___ LISTED RECORDS

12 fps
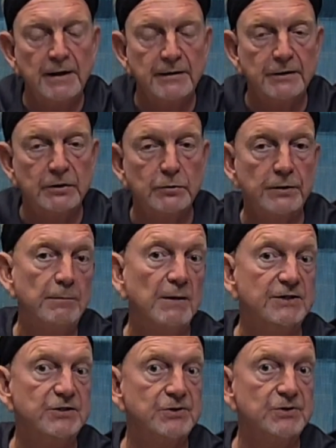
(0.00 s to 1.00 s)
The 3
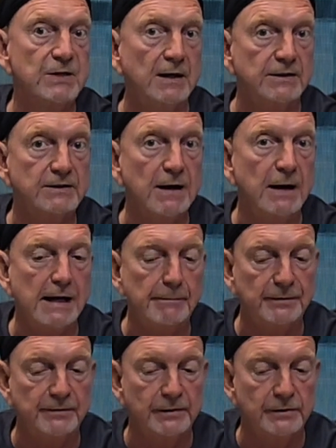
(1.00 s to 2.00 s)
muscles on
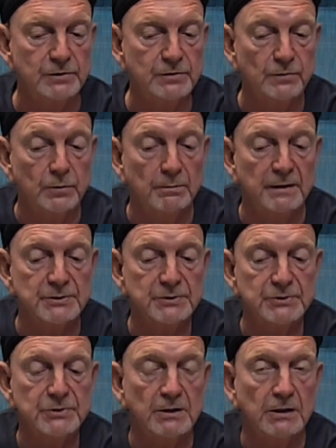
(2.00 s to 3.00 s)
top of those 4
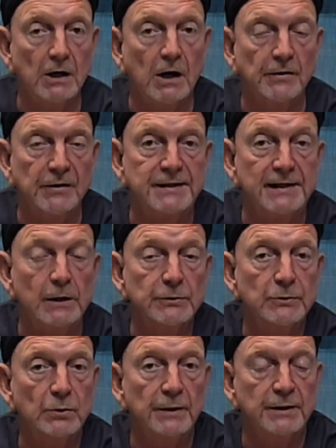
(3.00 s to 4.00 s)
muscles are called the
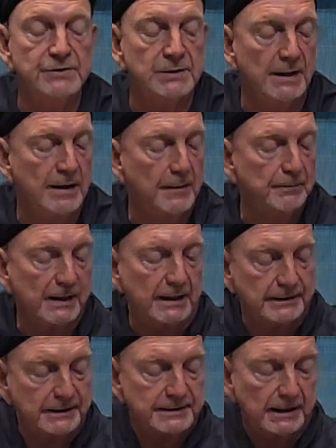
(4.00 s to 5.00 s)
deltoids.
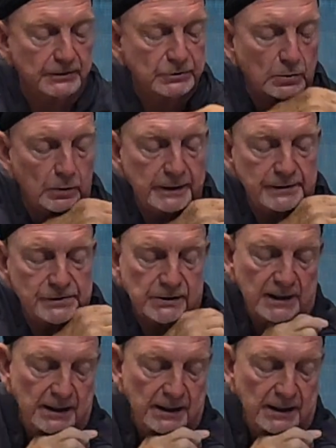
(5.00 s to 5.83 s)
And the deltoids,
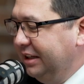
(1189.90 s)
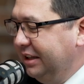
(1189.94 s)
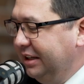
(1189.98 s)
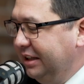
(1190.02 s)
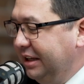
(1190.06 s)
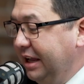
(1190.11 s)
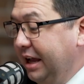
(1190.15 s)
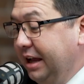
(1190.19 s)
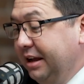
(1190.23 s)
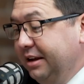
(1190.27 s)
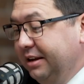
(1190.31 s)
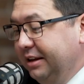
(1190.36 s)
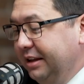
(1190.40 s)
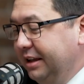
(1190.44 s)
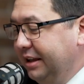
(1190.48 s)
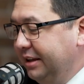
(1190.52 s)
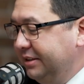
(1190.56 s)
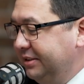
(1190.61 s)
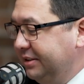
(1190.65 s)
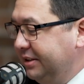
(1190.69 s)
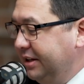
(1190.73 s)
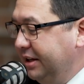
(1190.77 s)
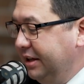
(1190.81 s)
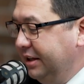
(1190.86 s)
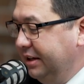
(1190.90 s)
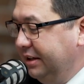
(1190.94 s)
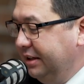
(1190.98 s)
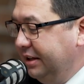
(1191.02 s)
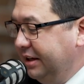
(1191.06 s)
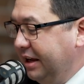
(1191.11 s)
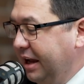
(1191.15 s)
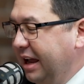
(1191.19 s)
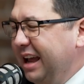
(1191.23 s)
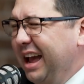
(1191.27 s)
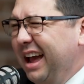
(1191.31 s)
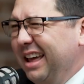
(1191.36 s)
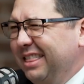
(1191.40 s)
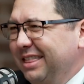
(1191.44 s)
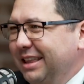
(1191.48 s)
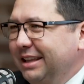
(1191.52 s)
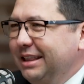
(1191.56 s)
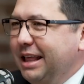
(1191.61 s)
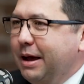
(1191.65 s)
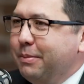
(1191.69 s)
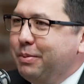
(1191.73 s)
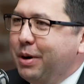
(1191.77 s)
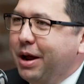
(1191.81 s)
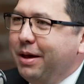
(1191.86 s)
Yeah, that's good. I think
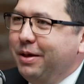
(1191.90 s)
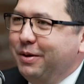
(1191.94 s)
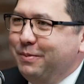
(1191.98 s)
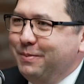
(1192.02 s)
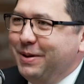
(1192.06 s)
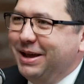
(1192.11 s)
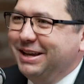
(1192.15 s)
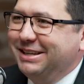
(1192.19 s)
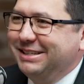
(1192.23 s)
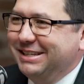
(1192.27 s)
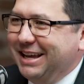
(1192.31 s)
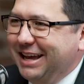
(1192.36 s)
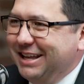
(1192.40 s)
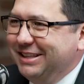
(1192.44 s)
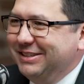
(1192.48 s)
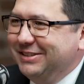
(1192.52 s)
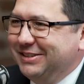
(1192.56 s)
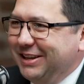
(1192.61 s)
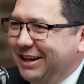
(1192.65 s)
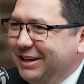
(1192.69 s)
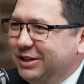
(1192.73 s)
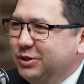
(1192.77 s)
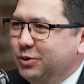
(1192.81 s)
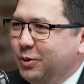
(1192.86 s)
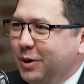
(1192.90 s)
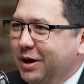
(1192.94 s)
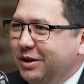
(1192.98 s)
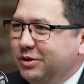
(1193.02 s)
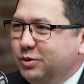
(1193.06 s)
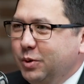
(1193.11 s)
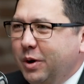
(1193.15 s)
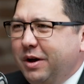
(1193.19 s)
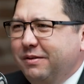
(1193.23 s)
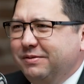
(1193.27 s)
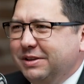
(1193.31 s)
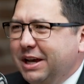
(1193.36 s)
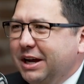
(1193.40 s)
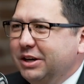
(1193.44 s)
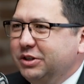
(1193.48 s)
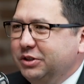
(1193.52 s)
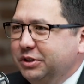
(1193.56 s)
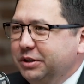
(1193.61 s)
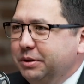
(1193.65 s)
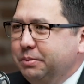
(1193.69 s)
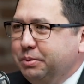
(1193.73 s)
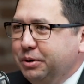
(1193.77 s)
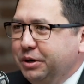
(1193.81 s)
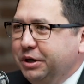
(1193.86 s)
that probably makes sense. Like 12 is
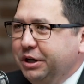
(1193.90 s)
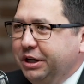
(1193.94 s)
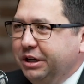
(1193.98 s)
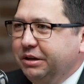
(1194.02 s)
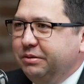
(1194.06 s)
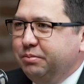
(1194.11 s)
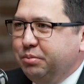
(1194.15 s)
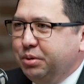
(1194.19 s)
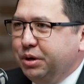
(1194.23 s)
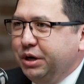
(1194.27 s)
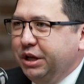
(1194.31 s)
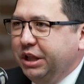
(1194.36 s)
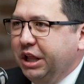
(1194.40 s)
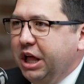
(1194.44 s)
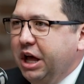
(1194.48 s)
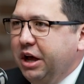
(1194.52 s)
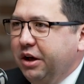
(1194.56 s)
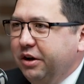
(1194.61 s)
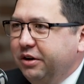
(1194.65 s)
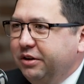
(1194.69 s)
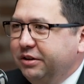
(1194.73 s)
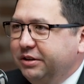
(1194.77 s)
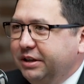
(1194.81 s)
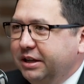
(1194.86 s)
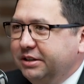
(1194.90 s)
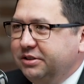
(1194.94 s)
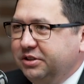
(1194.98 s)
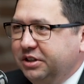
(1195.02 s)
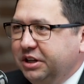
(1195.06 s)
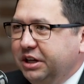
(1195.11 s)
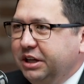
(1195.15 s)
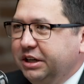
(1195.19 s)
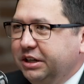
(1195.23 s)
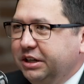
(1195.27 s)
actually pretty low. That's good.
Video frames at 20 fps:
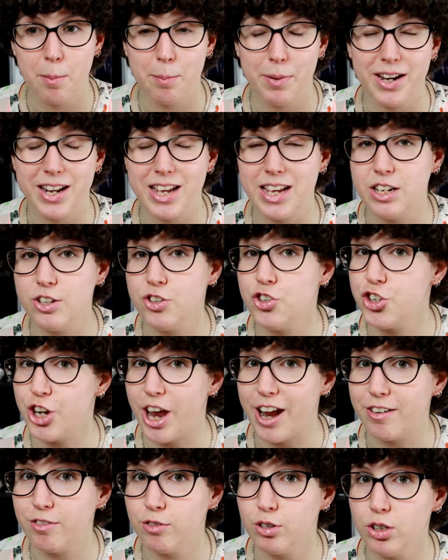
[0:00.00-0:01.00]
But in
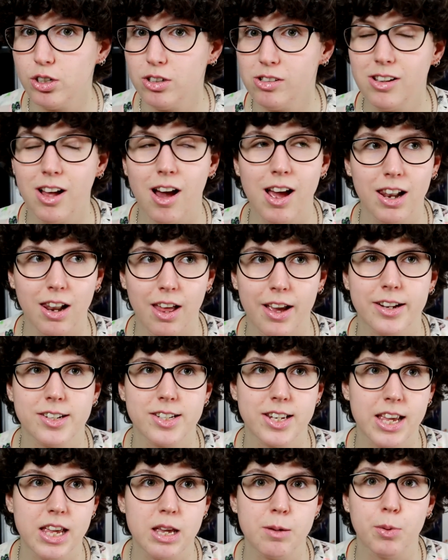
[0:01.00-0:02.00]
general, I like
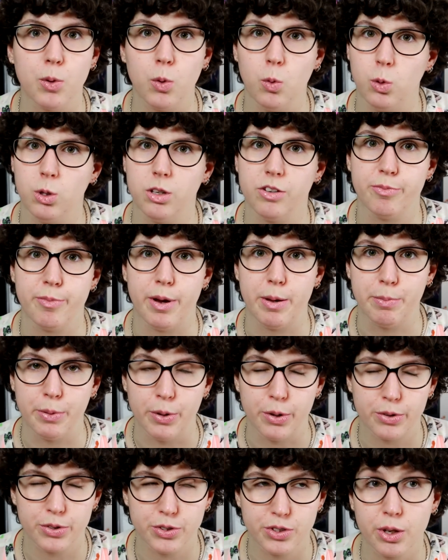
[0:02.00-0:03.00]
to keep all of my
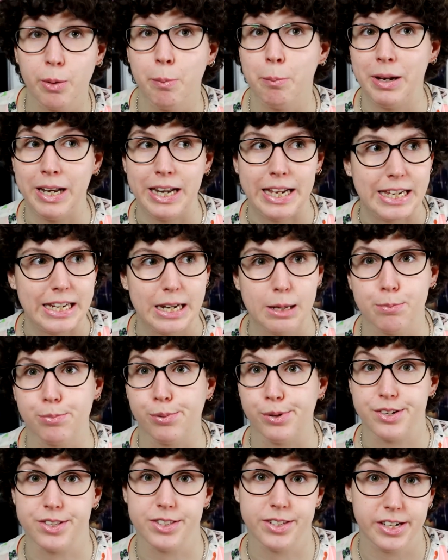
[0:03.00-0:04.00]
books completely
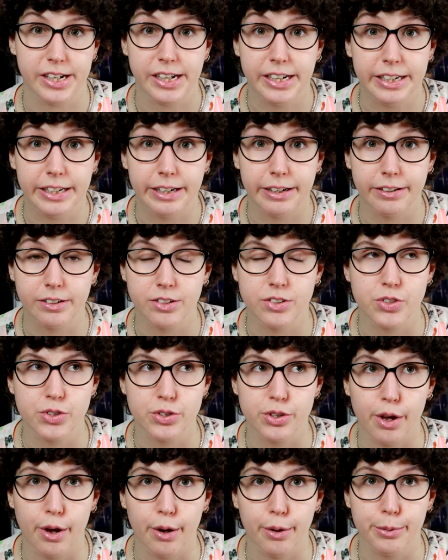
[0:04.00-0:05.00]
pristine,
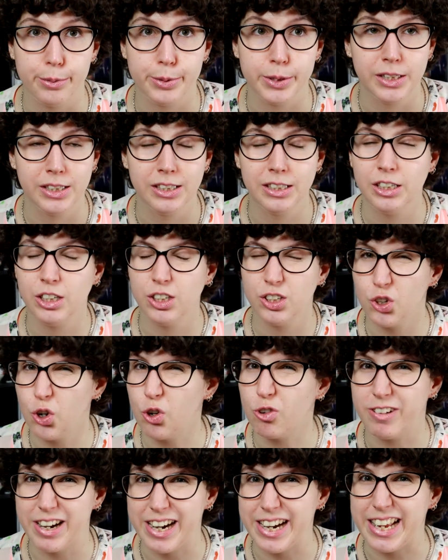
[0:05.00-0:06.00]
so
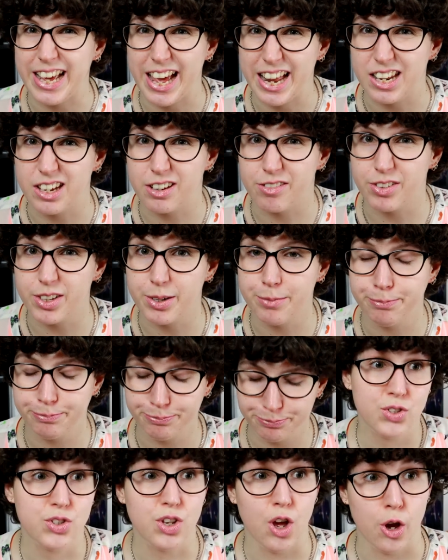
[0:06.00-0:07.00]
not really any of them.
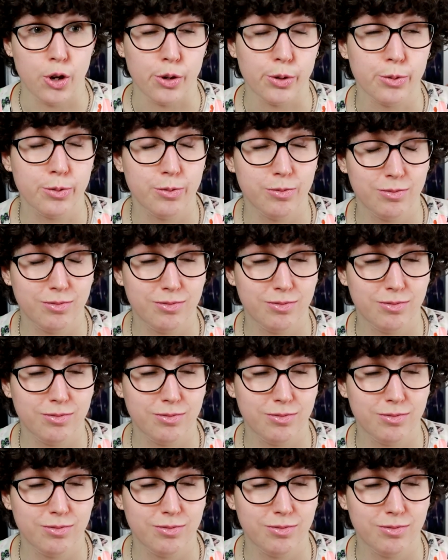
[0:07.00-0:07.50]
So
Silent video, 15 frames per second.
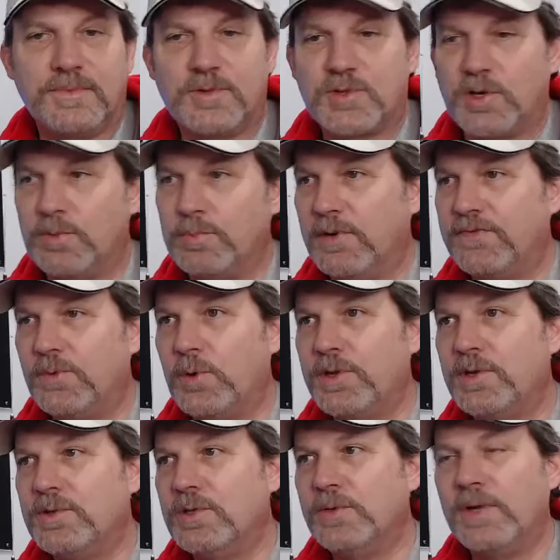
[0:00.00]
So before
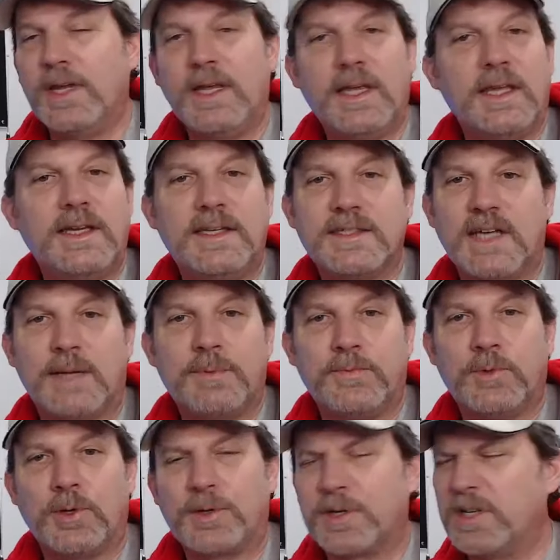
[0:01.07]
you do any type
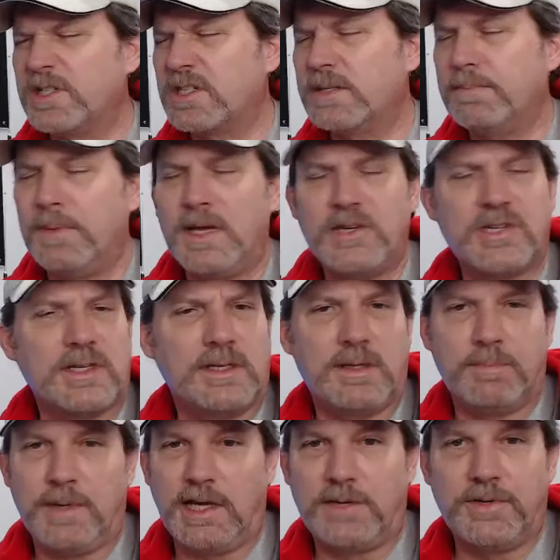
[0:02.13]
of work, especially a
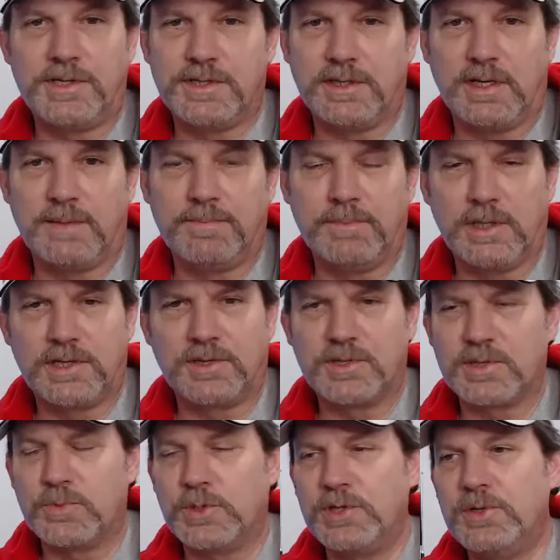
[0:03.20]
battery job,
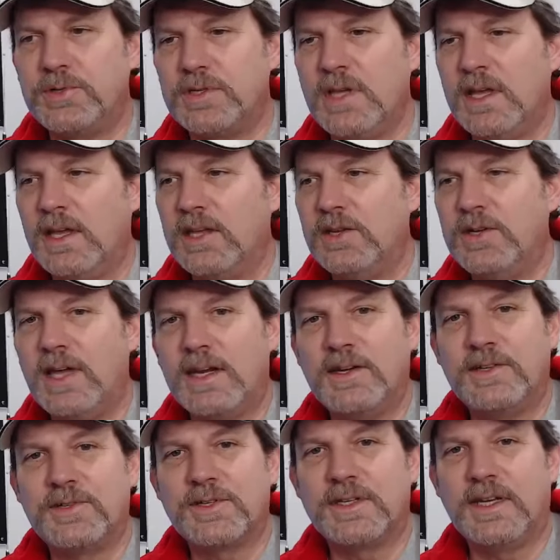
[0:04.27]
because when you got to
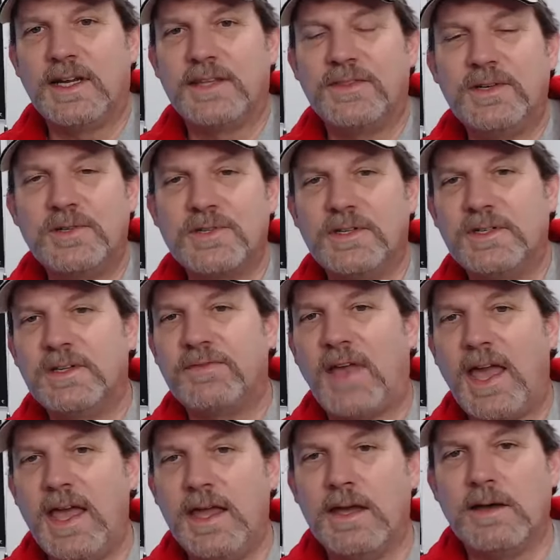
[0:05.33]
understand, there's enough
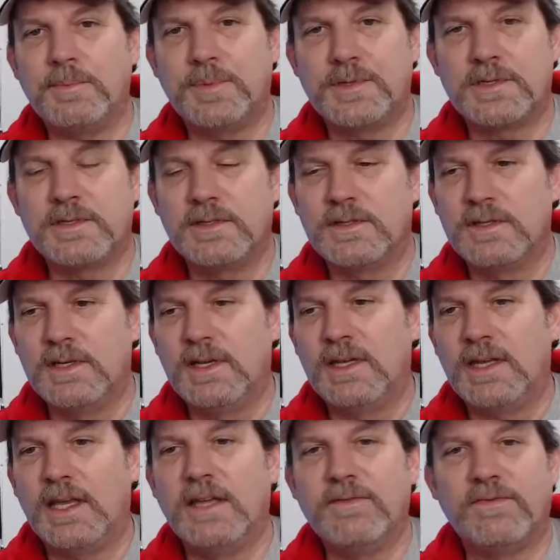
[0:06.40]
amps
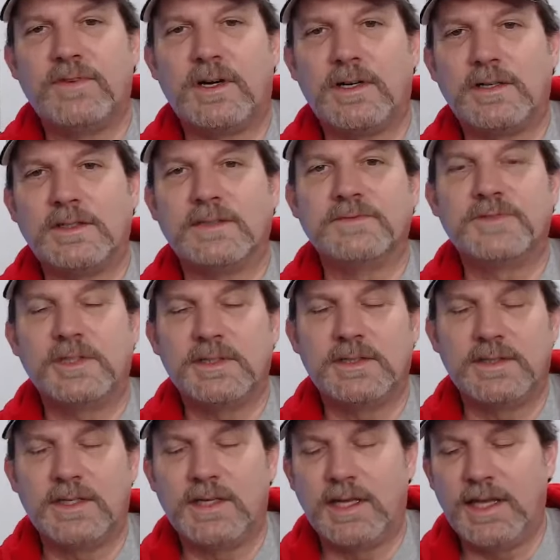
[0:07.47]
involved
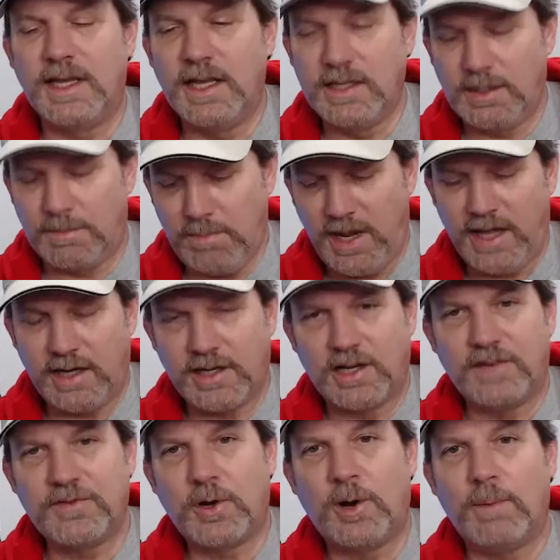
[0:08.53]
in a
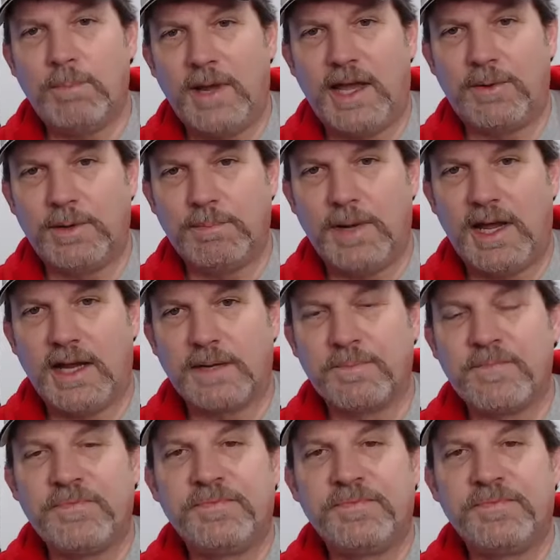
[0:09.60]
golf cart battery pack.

______

### WHAT IS REQUIRED
Output a verbatim copy of all entries above; no pictures go in it.

### WRITTEN RESPONSE
12 fps
(0.00 s to 1.00 s)
The 3
(1.00 s to 2.00 s)
muscles on
(2.00 s to 3.00 s)
top of those 4
(3.00 s to 4.00 s)
muscles are called the
(4.00 s to 5.00 s)
deltoids.
(5.00 s to 5.83 s)
And the deltoids,
(1189.90 s)
(1189.94 s)
(1189.98 s)
(1190.02 s)
(1190.06 s)
(1190.11 s)
(1190.15 s)
(1190.19 s)
(1190.23 s)
(1190.27 s)
(1190.31 s)
(1190.36 s)
(1190.40 s)
(1190.44 s)
(1190.48 s)
(1190.52 s)
(1190.56 s)
(1190.61 s)
(1190.65 s)
(1190.69 s)
(1190.73 s)
(1190.77 s)
(1190.81 s)
(1190.86 s)
(1190.90 s)
(1190.94 s)
(1190.98 s)
(1191.02 s)
(1191.06 s)
(1191.11 s)
(1191.15 s)
(1191.19 s)
(1191.23 s)
(1191.27 s)
(1191.31 s)
(1191.36 s)
(1191.40 s)
(1191.44 s)
(1191.48 s)
(1191.52 s)
(1191.56 s)
(1191.61 s)
(1191.65 s)
(1191.69 s)
(1191.73 s)
(1191.77 s)
(1191.81 s)
(1191.86 s)
Yeah, that's good. I think
(1191.90 s)
(1191.94 s)
(1191.98 s)
(1192.02 s)
(1192.06 s)
(1192.11 s)
(1192.15 s)
(1192.19 s)
(1192.23 s)
(1192.27 s)
(1192.31 s)
(1192.36 s)
(1192.40 s)
(1192.44 s)
(1192.48 s)
(1192.52 s)
(1192.56 s)
(1192.61 s)
(1192.65 s)
(1192.69 s)
(1192.73 s)
(1192.77 s)
(1192.81 s)
(1192.86 s)
(1192.90 s)
(1192.94 s)
(1192.98 s)
(1193.02 s)
(1193.06 s)
(1193.11 s)
(1193.15 s)
(1193.19 s)
(1193.23 s)
(1193.27 s)
(1193.31 s)
(1193.36 s)
(1193.40 s)
(1193.44 s)
(1193.48 s)
(1193.52 s)
(1193.56 s)
(1193.61 s)
(1193.65 s)
(1193.69 s)
(1193.73 s)
(1193.77 s)
(1193.81 s)
(1193.86 s)
that probably makes sense. Like 12 is
(1193.90 s)
(1193.94 s)
(1193.98 s)
(1194.02 s)
(1194.06 s)
(1194.11 s)
(1194.15 s)
(1194.19 s)
(1194.23 s)
(1194.27 s)
(1194.31 s)
(1194.36 s)
(1194.40 s)
(1194.44 s)
(1194.48 s)
(1194.52 s)
(1194.56 s)
(1194.61 s)
(1194.65 s)
(1194.69 s)
(1194.73 s)
(1194.77 s)
(1194.81 s)
(1194.86 s)
(1194.90 s)
(1194.94 s)
(1194.98 s)
(1195.02 s)
(1195.06 s)
(1195.11 s)
(1195.15 s)
(1195.19 s)
(1195.23 s)
(1195.27 s)
actually pretty low. That's good.
Video frames at 20 fps:
[0:00.00-0:01.00]
But in
[0:01.00-0:02.00]
general, I like
[0:02.00-0:03.00]
to keep all of my
[0:03.00-0:04.00]
books completely
[0:04.00-0:05.00]
pristine,
[0:05.00-0:06.00]
so
[0:06.00-0:07.00]
not really any of them.
[0:07.00-0:07.50]
So
Silent video, 15 frames per second.
[0:00.00]
So before
[0:01.07]
you do any type
[0:02.13]
of work, especially a
[0:03.20]
battery job,
[0:04.27]
because when you got to
[0:05.33]
understand, there's enough
[0:06.40]
amps
[0:07.47]
involved
[0:08.53]
in a
[0:09.60]
golf cart battery pack.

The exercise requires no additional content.